Function Blocking semantics Locality semantics Synchronous connect semantics
(same side)
Synchronous connect
semantics
(other side)
Notes
DRI_Reorg_create
Block
Non-Local
Async
Async
  • could perform DRI_Reorg registration here
  • can be called at any time (after DRI_Init, before DRI_Finalize)
DRI_Reorg_connect
Block
Non-Local
Async
Sync
(not barrier)
  • DRI_Reorg_create must have been called (by the calling process)
  • synchronous with respect to completion (i.e., not a barrier) of DRI_Reorg_create by other side processes
DRI_Reorg_iconnect
Block
Non-Local
Async
Async
  • all semantics same as DRI_Reorg_connect, except that the synchronization needed with other side's processes is deferred until the first call to DRI_Reorg_put/get
  • "immediate" connect method
  • probably requires a corresponding test method (e.g., DRI_Reorg_isconnected)
DRI_Reorg_get/put
Block (get)
Nonblk(put)
Non-Local
Async
(depends on connect approach used)
  • The DRI_Reorg must be in the connected state (via DRI_Reorg_connect or _iconnect)
  • If DRI_Reorg_iconnect was called, perform the connection (synchronization) steps with other side processes now
  • If synchronous, it is with respect to either:
    • the completion of DRI_Reorg_connect by other side processes OR
    • the first call to DRI_Reorg_get/put by other side processes
DRI_Reorg_disconnect
Block
Non-Local
Async
Async
  • DRI_Reorg must be in connected state
  • disallows any subsequent calls to put/get
  • reclaims control of any buffers (DRI_Datapart objs) that are currently "checked out" by the application (via prior get call)
  • blocks, waiting for any put/get communications in-progress to finish
    • pending put operations may not possible to complete if disconnect indication from other side occurs before pre-acknowledgement to write to destination buffers.
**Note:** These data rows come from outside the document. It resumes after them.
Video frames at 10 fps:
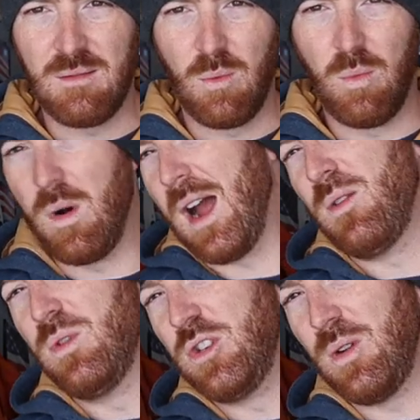
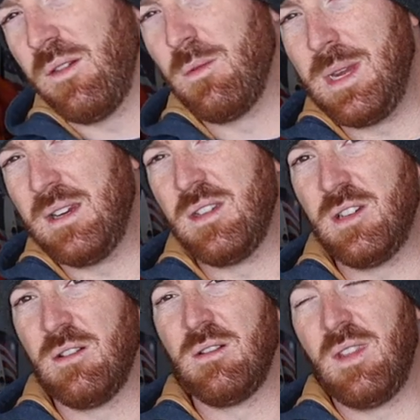why would you ever be
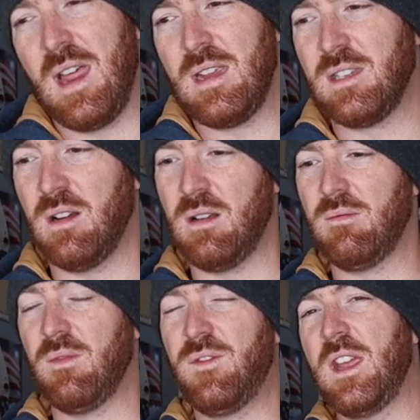concerned that it's
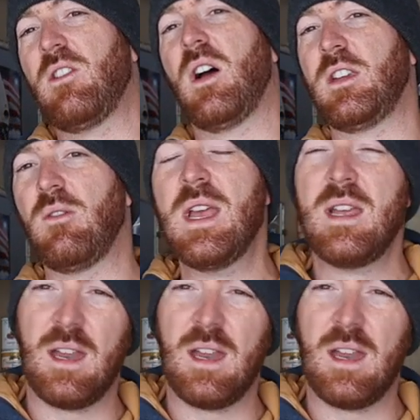gonna fail on you?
Implementation will detect this condition and not send the data.
  • Restores DRI_Reorg object to its state following DRI_Reorg_create, and before DRI_Reorg_connect
DRI_Reorg_destroy
Block
Local
Async
Async
  • The DRI_Reorg object must be in the disconnected state. For example, here are legal scenarios:
    • created, but not yet connected
    • created, connected, possibly used with get/put, and then disconnected




Use Case #2 (collective DRI_Reorg connect/disconnect)

Function
Blocking semantics
Locality semantics
Synchronous connect semantics
(same side)
Synchronous connect
semantics
(other side)
Notes
DRI_Reorg_create
Block
Non-Local
Async
Async
  • could perform DRI_Reorg registration here
  • can only be called when DRI library is in the disconnected state (either before DRI_connect or after DRI_disconnect)
DRI_connect
Block
Non-Local
Sync
Sync
(barrier)
  • library must be in disconnected state
  • all DRI_Reorgs affiliated with the calling process are connected with this call
  • implementation cannot defer connection of DRI_Reorg objects until first use of put/get
  • granularity of synchronization is only among the process groups with whom the calling process will interact with DRI_Reorg_put/get (i.e., this is not necessarily a barrier sync across all processes in the DRI_Network scope)
DRI_Reorg_put/get
Block (get)
Nonblk(put)
Non-Local
Async
Async
  • DRI_connect must have been called
  • DRI_disconnect must not have been called
DRI_disconnect
Block
Non-Local
Sync
Sync
(barrier)
  • Can only be called when library is connected
  • Marks all connected DRI_Reorg objects as disconnected
  • Blocks, waiting for any put/get communications on all DRI_Reorg objects to finish
  • Restores the state of all DRI_Reorg objects in the program's scope to what it was following DRI_Reorg_create, and before DRI_connect
DRI_Reorg_destroy
Block
Local
Async
Async
  • The DRI library must be in the disconnected state (either before DRI_connect, or after DRI_disconnect)